How is having a centralized store of all your demographic information where any app can query it on your OS a privacy concern? Are you serious? Maybe people don’t want to send their personal information to every single god damn thing that asks for it?
Example:
The Datastealingassholes app wants your data
Without this: You are prompted to enter your DOB in a field, decide fuck no, and that’s that.
With this: They query the data store on your OS and they have whatever they want without input from you. Maybe the app is run by a bad actor trying to spy on you. They already have your DOB. It just confirmed for them that YOU are the person operating this PC.
Your example relies on some assumptions:
None of these assumptions are garunteed by the merged code into systemd. The following are optional, and not required as a result of the code merged into systemd:
It’s possible to put your full first and last name into your user, so by your logic the first and last name fields of the user profile should not exist.
Did that help identify the absurdity of your argument?
It doesn’t guarantee anything, but does open the door for it. Now that this functionality exists, apps are going to start using it and requiring it. It’s now something we all have to worry about and compensate for going forward.
If you’re not putting accurate information in there why have it at all? Why argue in favor of it? There is literally no benefit to having this shit other than to comply with a bullshit law that they could get around by simply blocking California users from downloading their OS (this wouldn’t actually work because peer to peer exists, but it would eliminate the OS developers responsibility in the situation).
Agreed
Despite all of us collectively agreeing that the law is dumb/flawed, the 40 M residents of Cali should have the liberty to be able to use distros that depend on systemd, legally. And, the developers of these distros using systmed (whether you interpret the law to see them as OS providers or not) want to be able to provide these distros legally.

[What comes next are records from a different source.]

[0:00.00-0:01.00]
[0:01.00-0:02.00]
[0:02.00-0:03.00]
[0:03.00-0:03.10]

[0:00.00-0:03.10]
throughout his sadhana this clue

Yes, but not all apps. While the CA law mandates that app developers must use some API to get the age bracket, the merged code into systemd is not causually related to all apps actually implementing and using the API. Just because systemd merged this code does not inherently result in every single user application querying this, nor does it force you to install apps that do query the API. One may freely choose to not use apps that require it. If one needs an app that requires it, one may set a garbage DOB to their user. I don’t see this as an issue. Do you?

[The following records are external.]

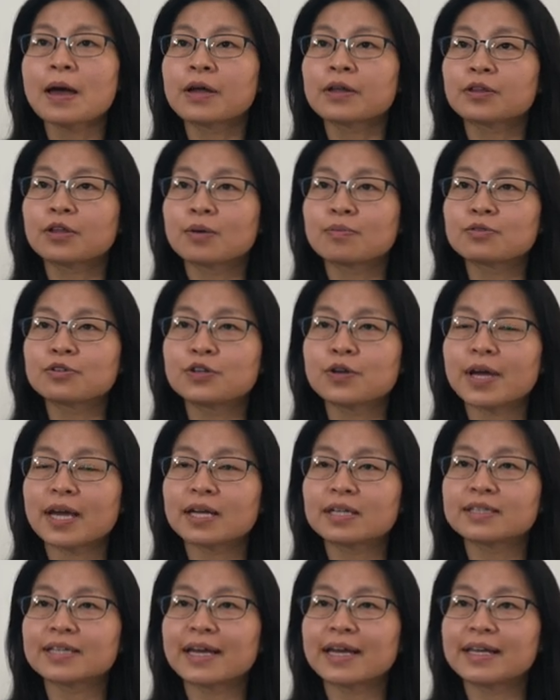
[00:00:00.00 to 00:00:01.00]
W
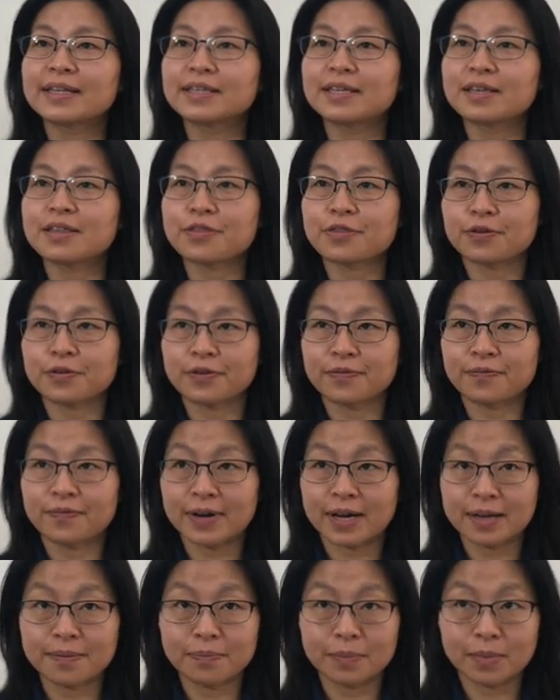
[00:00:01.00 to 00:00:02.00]
L eighteen
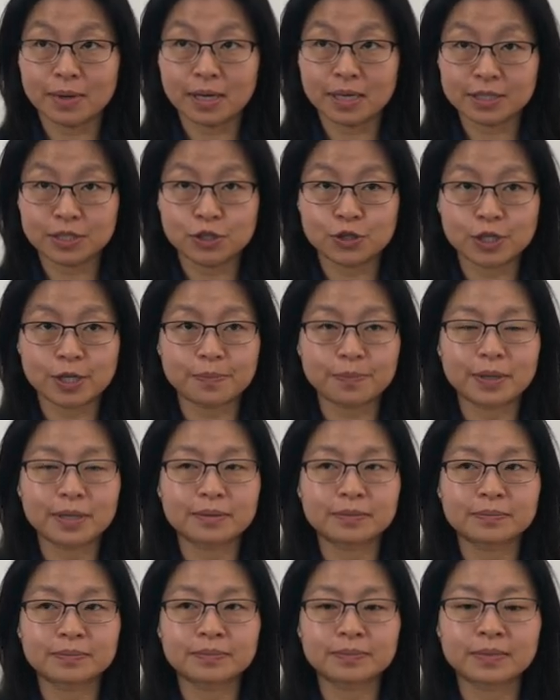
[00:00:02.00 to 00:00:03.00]
thirty-five mod chip.
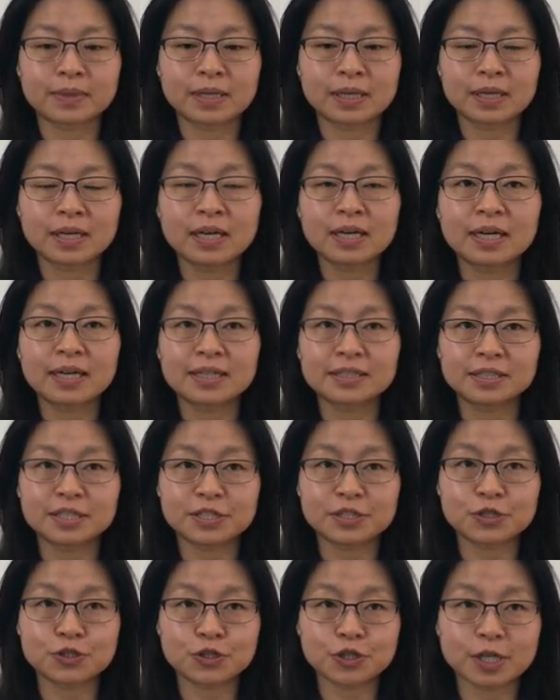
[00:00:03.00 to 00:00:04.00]
And
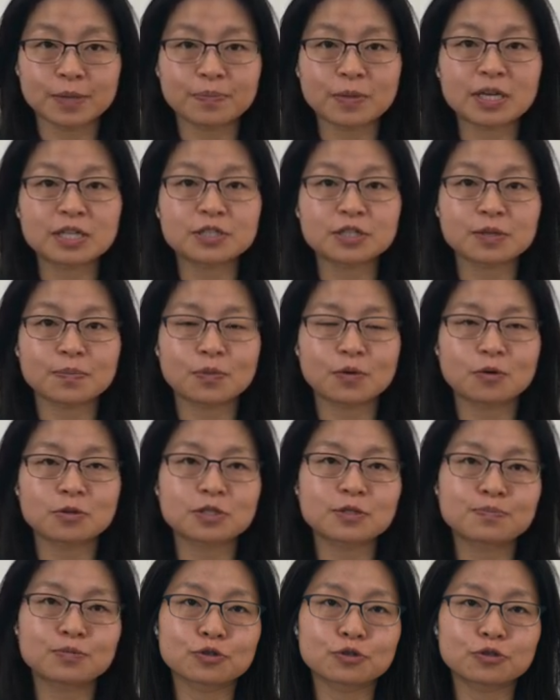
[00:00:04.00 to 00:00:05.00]
this chip
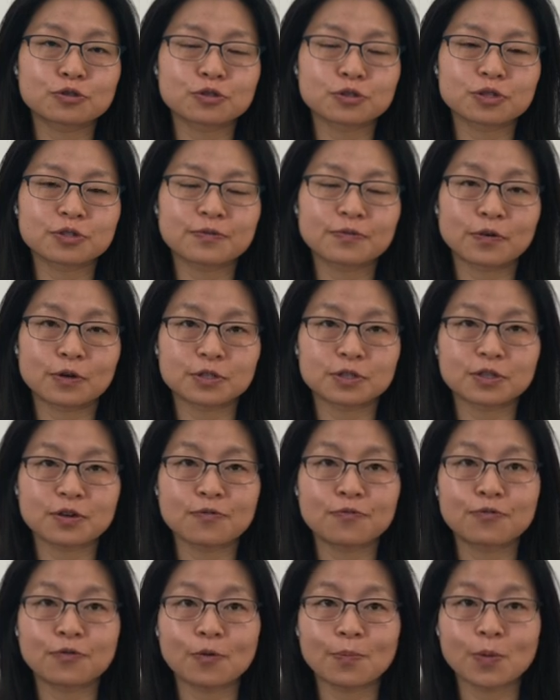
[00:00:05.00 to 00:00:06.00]
supports Bluetooth version
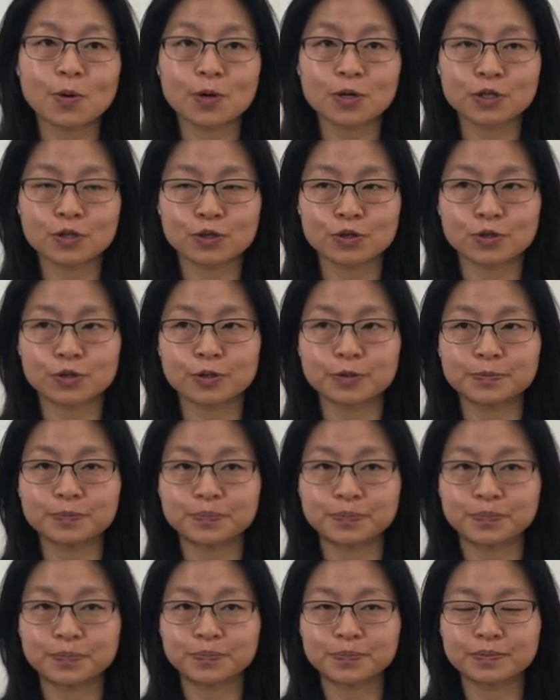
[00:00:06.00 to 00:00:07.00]
four point two.
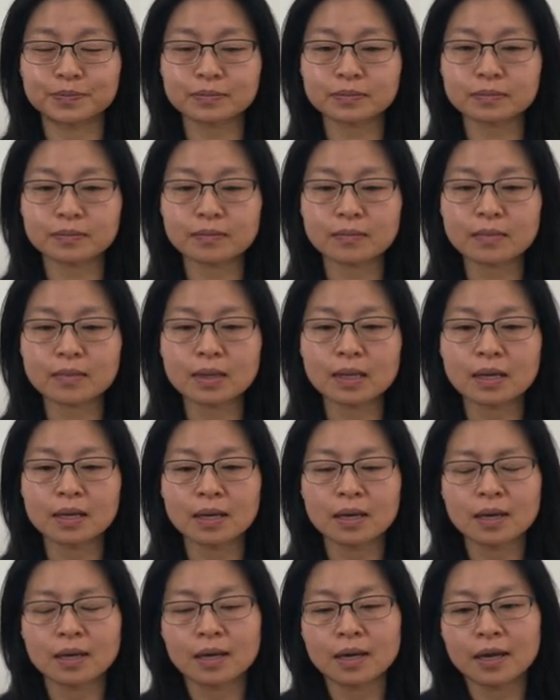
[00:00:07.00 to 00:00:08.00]

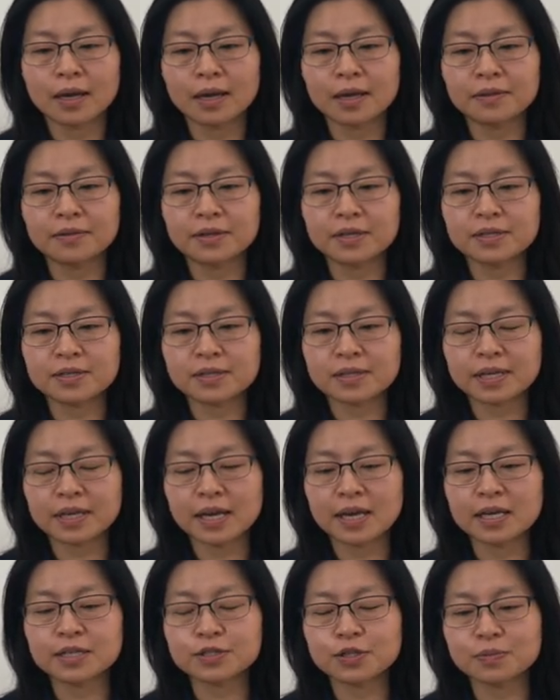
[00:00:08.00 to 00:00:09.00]
And this
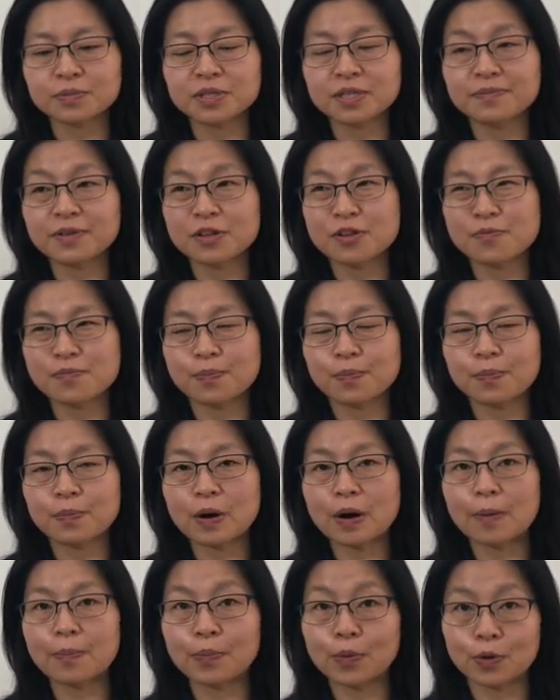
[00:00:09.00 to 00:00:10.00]
case of development
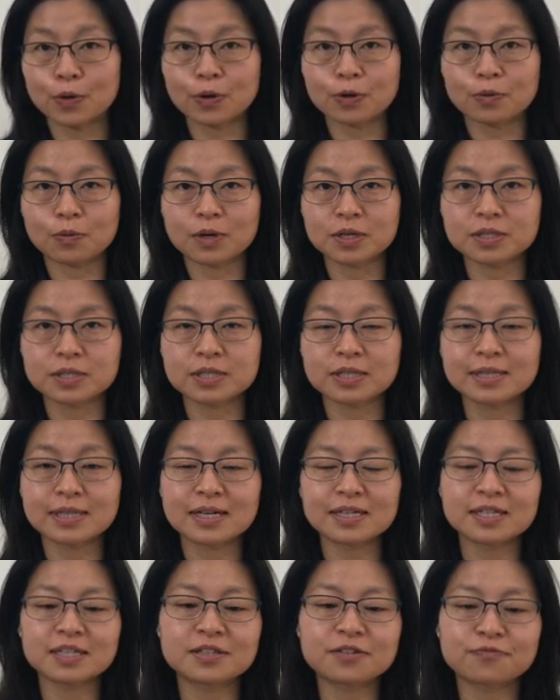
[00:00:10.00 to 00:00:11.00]
board was
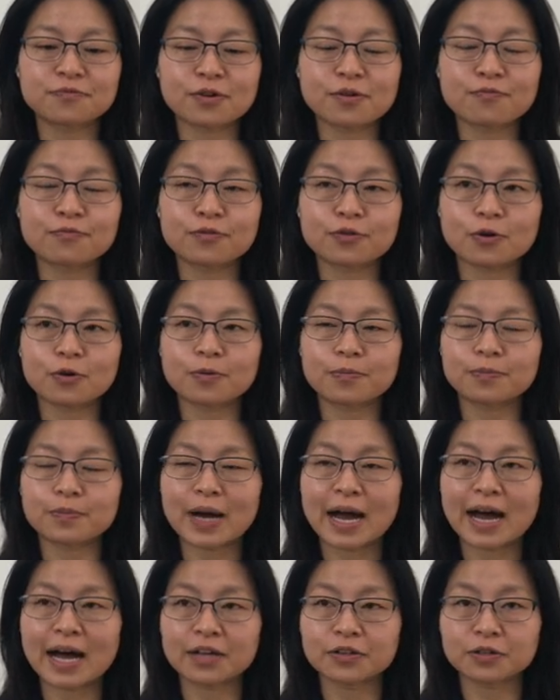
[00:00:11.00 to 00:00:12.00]
slightly different from
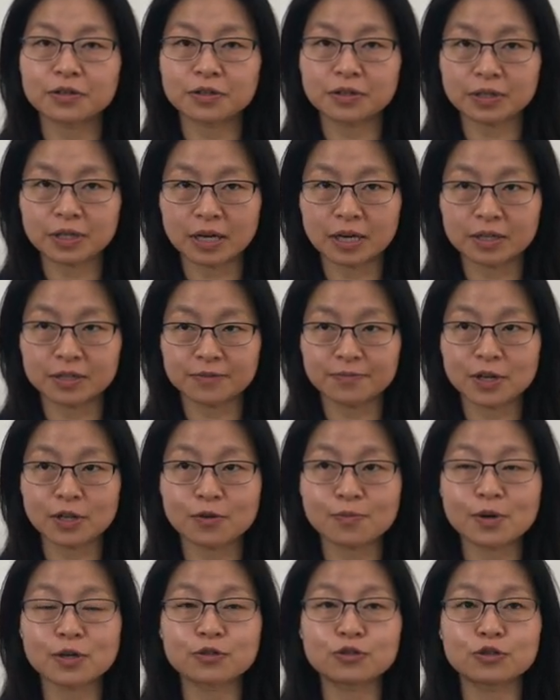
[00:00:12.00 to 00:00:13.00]
other
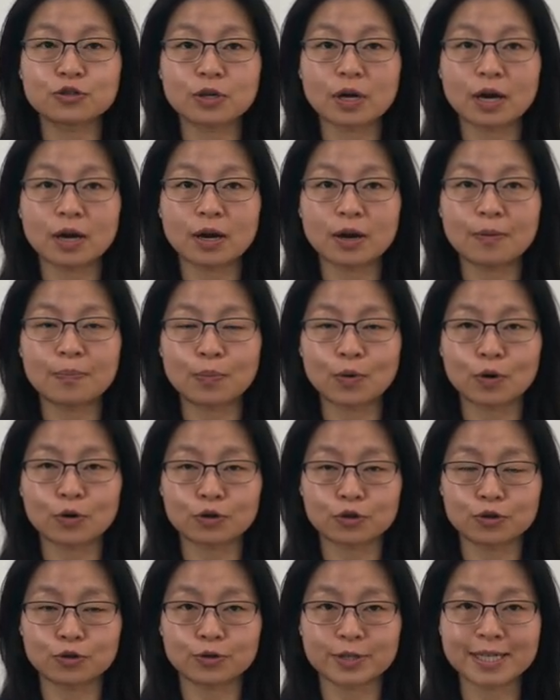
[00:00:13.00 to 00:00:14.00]
development board
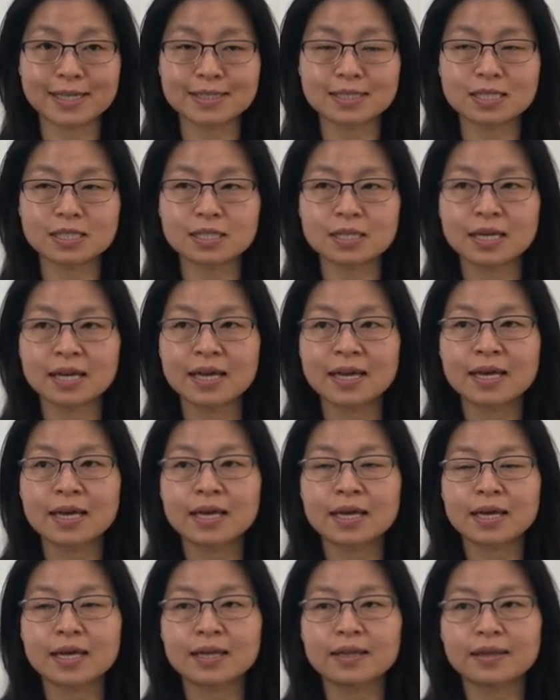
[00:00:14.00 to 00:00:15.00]
units
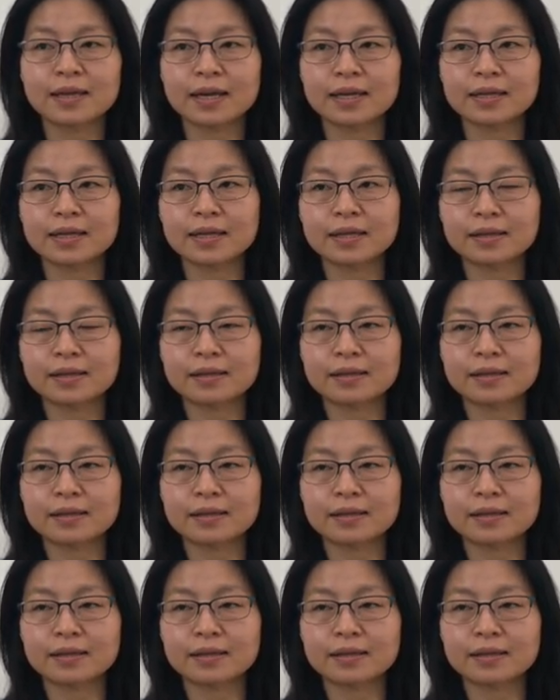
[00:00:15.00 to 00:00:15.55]
in that it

It seems you disagree with the law (so do I) but are blaming the wrong person here (author of merged systemd code). I maintain that complying with the law is harmless, and thus it is beneficial to add this DOB field to the userdb json, because in all cases of some distro user using their computer, they are not compelled to compromise their personal privacy.
No he’s not shoving ID verification.
He added an optional birth date field to the user database. Along side things like name and location.
Nothing checks the date entered, and nothing enforces it’s use.